Kicking off this afternoon’s graphics track at Hot Chips 2025 is AMD. The company launched its RDNA 4 architecture and associated Radeon RX 9000 series video cards earlier this year, releasing two GPUs thus far.
As AMD is now well into this generation of Radeon GPUs, the company doesn’t necessarily have any grand revelations to make at this year’s Hot Chips conference. But they are still at the show to update the attendees on the RDNA 4 architecture, dropping a couple more details about it that weren’t covered during the initial launch.

Quickly recapping AMD’s design goals with RDNA 4. This was a graphics (gaming) focused architecture, with major updates to both raytracing and machine learning (AI) hardware. AMD took a forward-looking view to architecture, aiming to address the graphics workloads of the future.
Other notable improvements: Compression, media & display engines.

Recapping AMD’s logical design, with a single GPU being made of (up to) multiple shader engines. The L2 cache was enlarged this generation to better prep the architecture for RT workloads. This also marks the 3rd generation of AMD’s Infinity Cache. All of which works to help keep the core fed.

One of the major improvements in RDNA 4 is the media & display engines. AMD has two such media engines in the Navi 48 GPU. The media block received some major encoder updates, such as adding B-frames for AV1 encoding, and overall lower latency.
Meanwhile the display block adds some features such as integrating Radeon image sharpening 2 into the block itself, rather than processing it as a shader effect.

As for number crunching, things start in the compute engine. Of note, the scalar units have added floating point support. Not to mention significant ML (matrix) improvements (more on this later).

On the RT front, RDNA 4 doubles its ray intersection improvement. A dedicated hardware instance transformer has also been added, moving that task from a shader program.
The BVH structure was widened as well, moving from 4-wide to 8-wide. This goes hand-in-hand with the doubled intersection engines. And on the flip side, node compression to reduce the BVH size.

One new RT hardware feature is oriented bounding boxes: a solution to dealing with geometry that doesn’t align to the world axes, causing false-positive intersections.
In short: rotate bounding boxes to better match the world geometry.
The heatmaps above show how the reoriented bounding boxes, cutting down on false positives significantly.

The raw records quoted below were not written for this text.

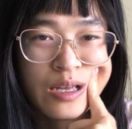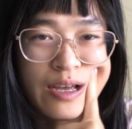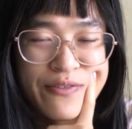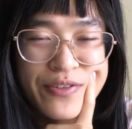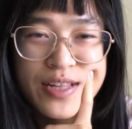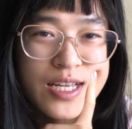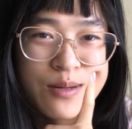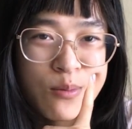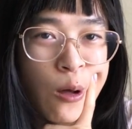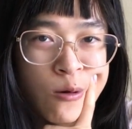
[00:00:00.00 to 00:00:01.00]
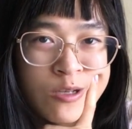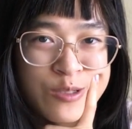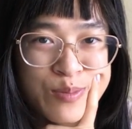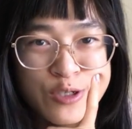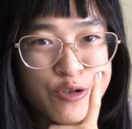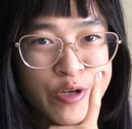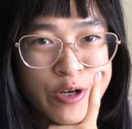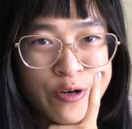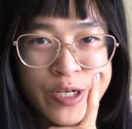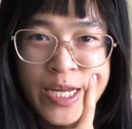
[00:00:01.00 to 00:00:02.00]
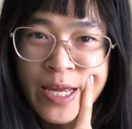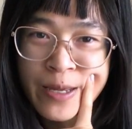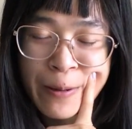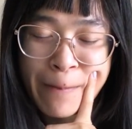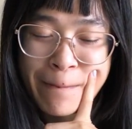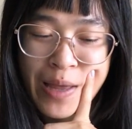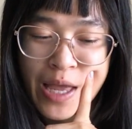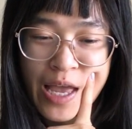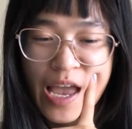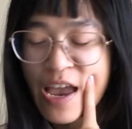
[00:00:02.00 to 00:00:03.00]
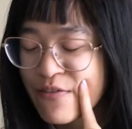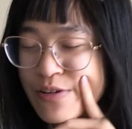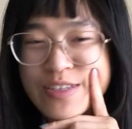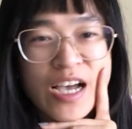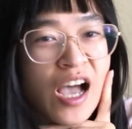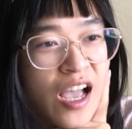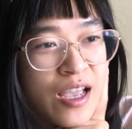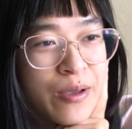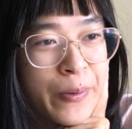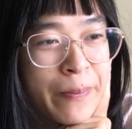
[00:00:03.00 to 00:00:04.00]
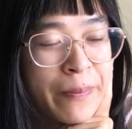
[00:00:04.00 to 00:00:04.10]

I feel like I'm always butchering her name every time.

Out-of-order memory accesses are also a major performance component of raytracing, since RT is incredibly divergent.
Some requests – so long as they independent – can move ahead of other requests, breaking strict ordering. Like other forms of latency hiding, this helps to keep efficiency higher by getting execution-ready work queued up and executed without waiting on other, delayed work.

RT performance in a nutshell: doubling BVH throughput has added most of RDNA 4’s RT performance improvements. But OoO memory, hardware instance transform, and oriented bounding boxes all further add to that, allowing for ~2x RT performance versus RDNA 3.

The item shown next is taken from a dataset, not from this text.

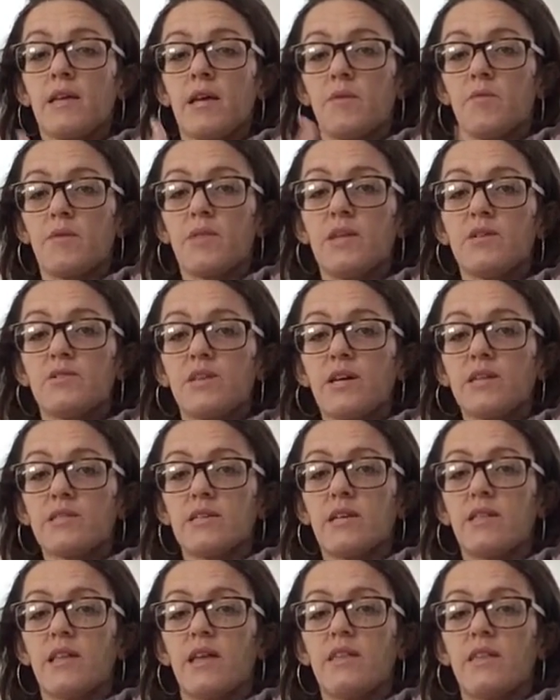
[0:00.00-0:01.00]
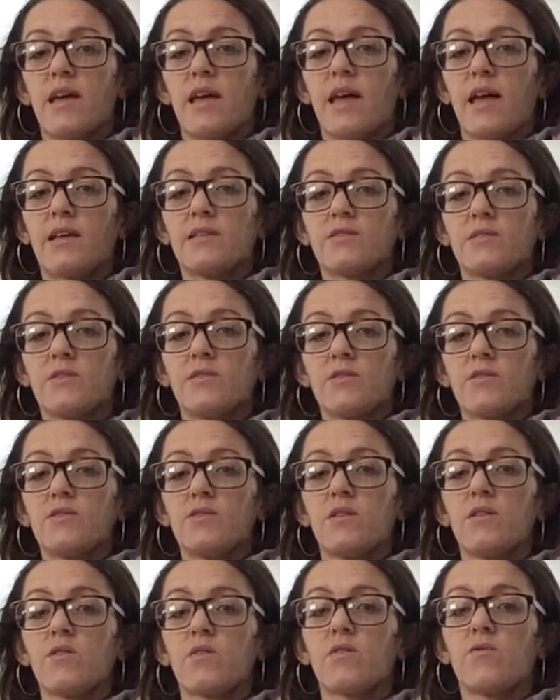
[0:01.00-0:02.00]
And with each exhale, let the hands on
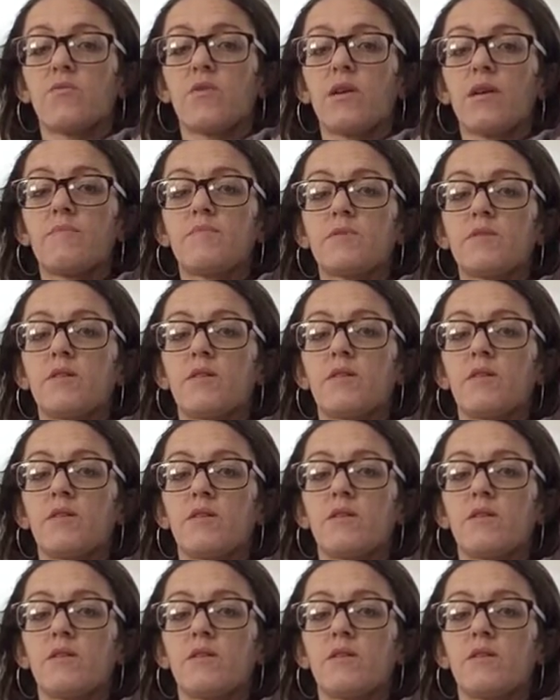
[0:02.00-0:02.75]
your lower ribs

RDNA 4 also makes some updates to the shader engine with dynamic register allocations.
RT tends to eat up a lot of registers, but not during all stages of RT execution. Traversal uses relatively few registers, for example.
RDNA 3 would allocate registers based on the worst case scenario. RDNA 4, on the other hand, can allocate registers dynamically, allowing only the needed registers to be used, and then released once they’re no longer needed.
In practice, this has allowed AMD to increase the number of waves in flight versus RDNA 3, by squeezing in another wave to the freed-up registers.

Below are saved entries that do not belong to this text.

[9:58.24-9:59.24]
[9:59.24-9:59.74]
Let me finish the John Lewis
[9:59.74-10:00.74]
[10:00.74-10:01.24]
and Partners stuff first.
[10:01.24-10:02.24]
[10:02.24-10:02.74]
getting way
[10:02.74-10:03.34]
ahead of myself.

As for ML/AI workloads, RDNA 4 added FP8 capabilities, as well as structured sparsity.


Path tracing produces better results, but it requires a massive number of rays. It’s too expensive to actually send out all the rays required. And this is where AI enters the picture, using a neural radiance cache, as well as neural supersampling and denoising to fill in the blanks that come from using too few rays.

With a few minutes left to go, AMD is shifting gears from graphics to the GPUs’ SoC architecture. Specifically, illustrating how data flows between the shader engines and the various caches and memory controllers. There is up to 1KB/clock of bandwidth on the Infinity Fabric.

RDNA 4 is structurally modular. AMD designed Navi 48 in such a way that it can essentially be cut in half to make a smaller GPU, reducing the amount of work required to develop GPU variations.
This is also where RAS features come into play to improve reliability.

As mentioned previously, RDNA 4 has new memory compression/decompression features. This is entirely transparent to software; it is all handled in hardware. AMD has seen a ~25% reduction in fabric bandwidth usage.

And all of this is flexible even within a single GPU, allowing for various blocks to be fused off for making new video card SKUs and for salvaging imperfect dies.

Wrapping things up, RDNA 4 is built for the next generation of gaming thanks to its raytracing and AI/ML capabilities.